La deuxième méthode, dite de neutralisation par hydrolyse, permet de diminuer fortement la dangerosité des composés toxiques ou de leurs précurseurs en les neutralisant à l’aide d’une série de réactions chimiques. La méthode a été couramment utilisée par les Etats-Unis et la Russie pour la destruction de leurs propres stocks.
Pour le sarin et le gaz moutarde, le procédé consiste à les mélanger avec de l’eau, de la soude caustique (hydroxyde de sodium) ou de l’eau de Javel. La mixture est chauffée, permettant une réaction rapide avec l’eau. Ne restent au final que des produits de décomposition chimique non toxiques, en un volume 5 à 14 fois plus important qu’au départ, qui peuvent être traités comme des produits chimiques habituels. «L’hydrolyse est efficace, mais pas à 100%, car une réaction chimique n’est jamais complète», précise Stefan Mogl.
Quelle technique appliquer en Syrie, sachant que, selon la convention de 1993 sur l’interdiction des armes chimiques, la destruction des stocks doit en principe avoir lieu sur le territoire national? L’incinération in situ semble compliquée: il faudrait ériger rapidement d’immenses fours permanents dans un pays en guerre. Les précurseurs des gaz létaux pourraient, eux, être transportés hors de Syrie – une opération elle-même très risquée, mais qui devrait aboutir d’ici au 31 décembre, selon un document vu par l’agence Reuters – pour être détruits. Plusieurs pays ont été sollicités pour accomplir cette tâche (lire ci-contre).
De leur côté, les Etats-Unis ont annoncé il y a peu avoir mis au point un dispositif mobile pour réaliser la neutralisation par hydrolyse. L’appareil, appelé FHDS (pour Field Deployable Hydrolysis System), a été développé en six mois par le Edgewood Chemical Biological Center, un centre de recherche militaire américain.
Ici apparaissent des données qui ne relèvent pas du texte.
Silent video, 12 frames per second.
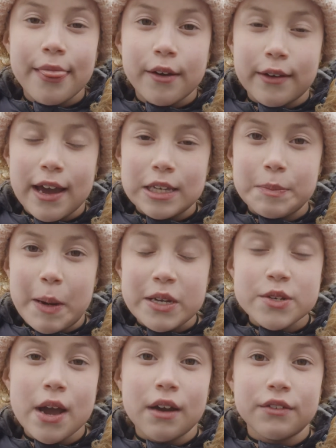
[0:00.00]
They'll get a
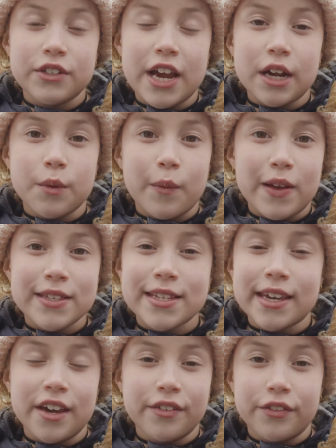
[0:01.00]
special health check once
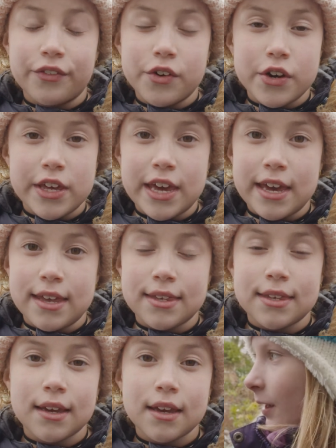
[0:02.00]
a year for 4 years.
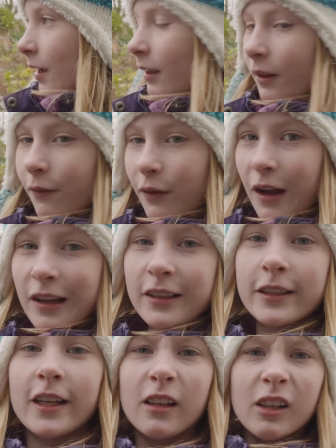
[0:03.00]
In the
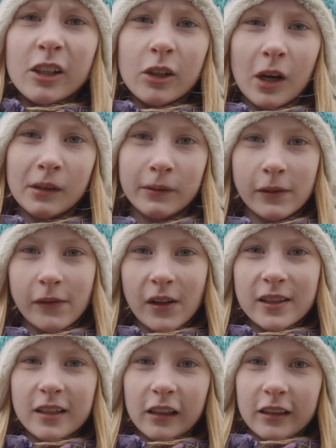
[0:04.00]
first year, you'll have a
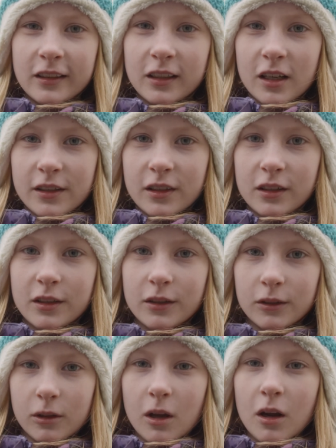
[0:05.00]
fun science class at
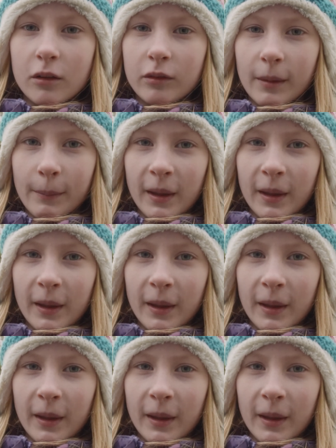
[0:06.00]
school, run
Cet équipement, transportable et pouvant être opérationnel 10 jours après son arrivée, pourrait traiter entre 5 et 25 tonnes de tous types d’agents toxiques par jour. Pour Ralf Trapp, cette solution est intéressante, mais pas sans contraintes: il faut quinze personnes pour opérer le système. Et beaucoup d’eau: «C’est un problème dans le désert», que ce soit en Syrie ou dans ses régions limitrophes.
Quant aux pièces d’armement évidées de tout agent toxique, elles doivent aussi être éliminées. «Elles peuvent l’être dans des chambres de combustion», précise Stefan Mogl. L’Allemagne et le Japon possèdent de tels systèmes, construits pour faire fondre les armes de la Seconde Guerre mondiale. Toutefois, faire transiter ces morceaux de bombes par-delà les frontières syriennes n’est pas acquis légalement.
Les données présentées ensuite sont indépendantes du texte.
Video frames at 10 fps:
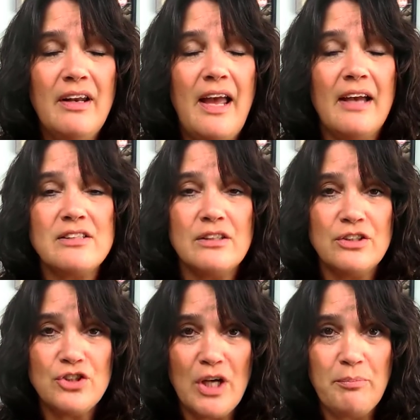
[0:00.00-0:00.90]

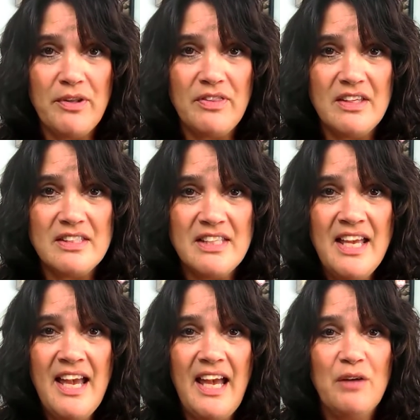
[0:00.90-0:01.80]
excellent job with this
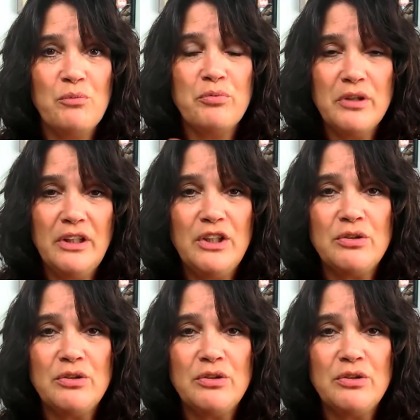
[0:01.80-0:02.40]
and reallyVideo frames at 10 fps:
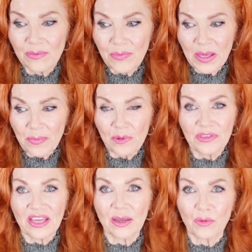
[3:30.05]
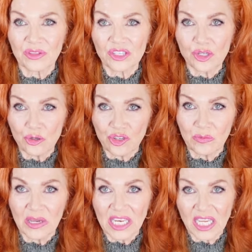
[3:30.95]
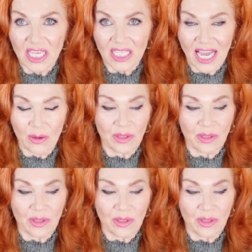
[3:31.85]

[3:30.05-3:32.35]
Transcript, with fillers: people think with the social media now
Une autre solution consisterait «à les faire exploser sur place, dans des chambres de métal renforcé, détaille l’expert suisse, puis de filtrer les gaz émis. Mais le processus est lent, peu de matériel pouvant être détruit à la fois.» Et procéder comme en Irak, dans les années 1990, en creusant d’immenses trous dans le sol et en y faisant exploser ces pièces d’armement? Selon le New Scientist,cette idée devrait être validée à l’aune de la Convention sur les armes chimiques. Stefan Mogl considère que cette option est irréaliste, notamment parce qu’elle ne répondrait pas aux normes environnementales.